■ Assigned task
If a record contains a picture, skip the picture and transcribe the rest exactly.

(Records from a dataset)
........

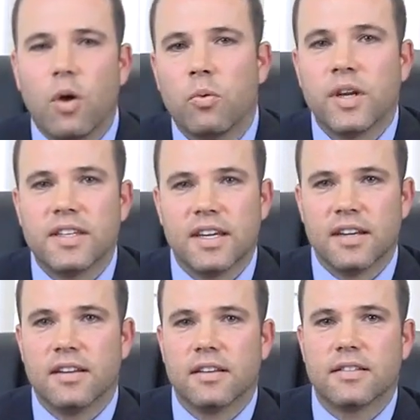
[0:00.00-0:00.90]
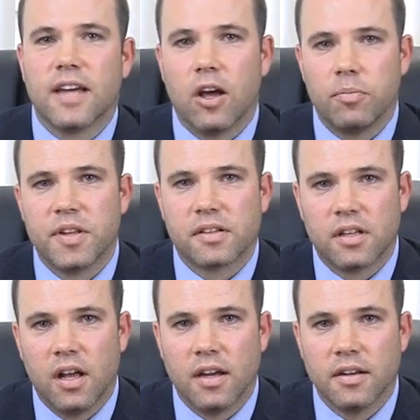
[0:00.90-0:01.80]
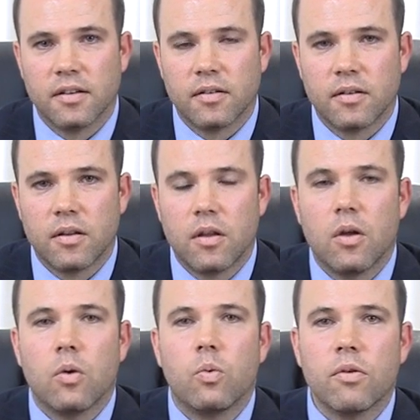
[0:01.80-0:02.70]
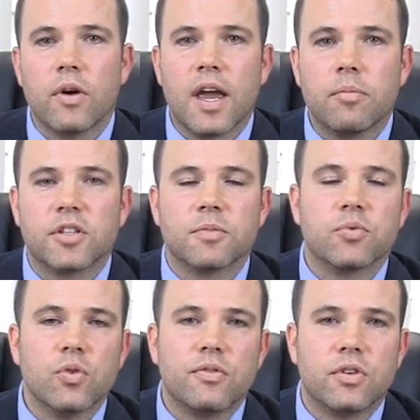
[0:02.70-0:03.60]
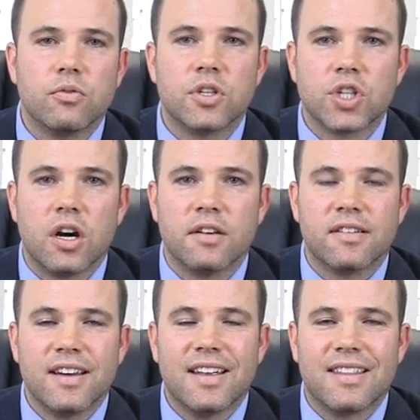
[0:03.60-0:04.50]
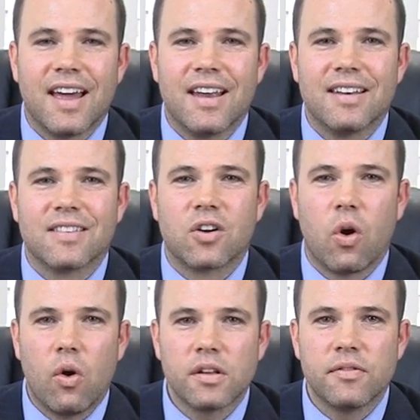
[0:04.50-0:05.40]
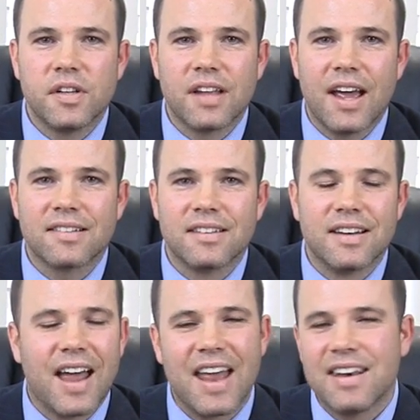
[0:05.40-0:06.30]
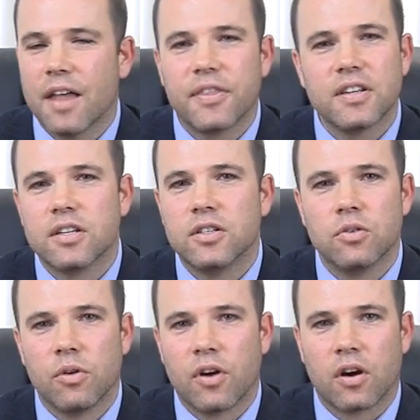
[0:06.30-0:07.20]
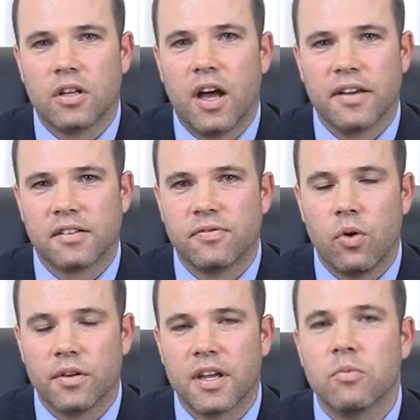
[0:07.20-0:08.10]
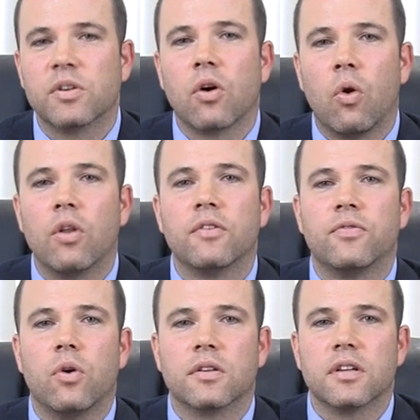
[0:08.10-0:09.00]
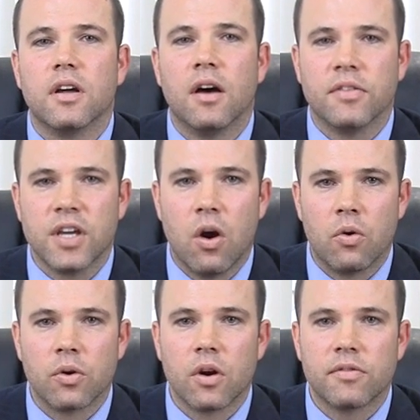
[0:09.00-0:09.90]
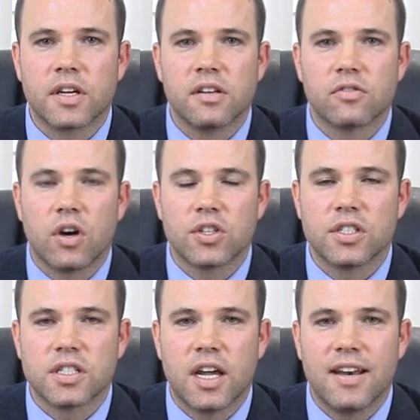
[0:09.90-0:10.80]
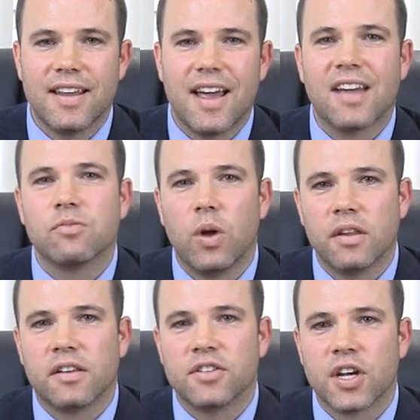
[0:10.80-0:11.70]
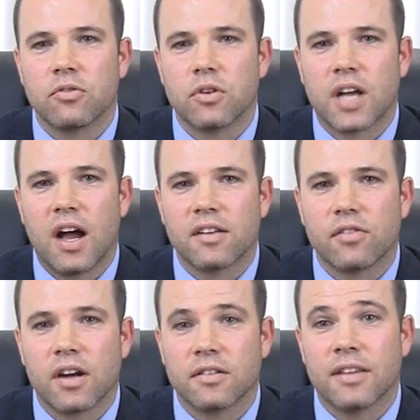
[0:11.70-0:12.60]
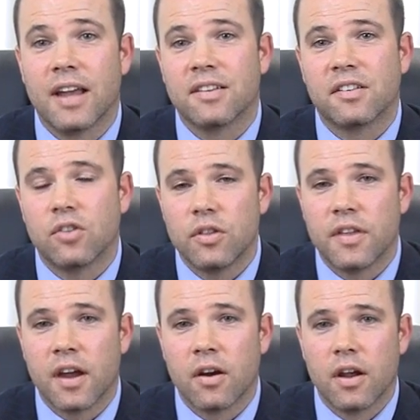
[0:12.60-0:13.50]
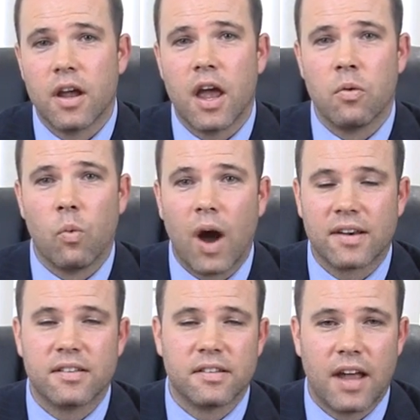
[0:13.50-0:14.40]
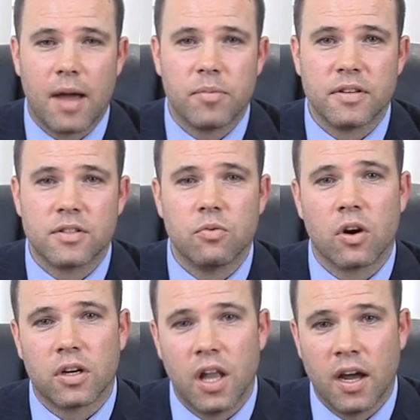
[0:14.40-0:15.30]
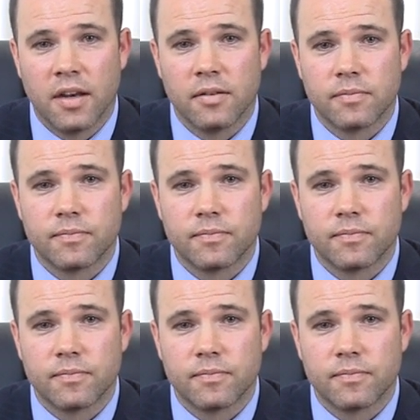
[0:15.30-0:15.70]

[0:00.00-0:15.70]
is what we did to help this client. We were able to prove to a judge that the cause of his accident had nothing to do with our client's fault and was all the fault of the owner of the construction site as well as the general contractor that stood there and watched this happen to our client.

........

■ Your solution
[0:00.00-0:00.90]
[0:00.90-0:01.80]
[0:01.80-0:02.70]
[0:02.70-0:03.60]
[0:03.60-0:04.50]
[0:04.50-0:05.40]
[0:05.40-0:06.30]
[0:06.30-0:07.20]
[0:07.20-0:08.10]
[0:08.10-0:09.00]
[0:09.00-0:09.90]
[0:09.90-0:10.80]
[0:10.80-0:11.70]
[0:11.70-0:12.60]
[0:12.60-0:13.50]
[0:13.50-0:14.40]
[0:14.40-0:15.30]
[0:15.30-0:15.70]

[0:00.00-0:15.70]
is what we did to help this client. We were able to prove to a judge that the cause of his accident had nothing to do with our client's fault and was all the fault of the owner of the construction site as well as the general contractor that stood there and watched this happen to our client.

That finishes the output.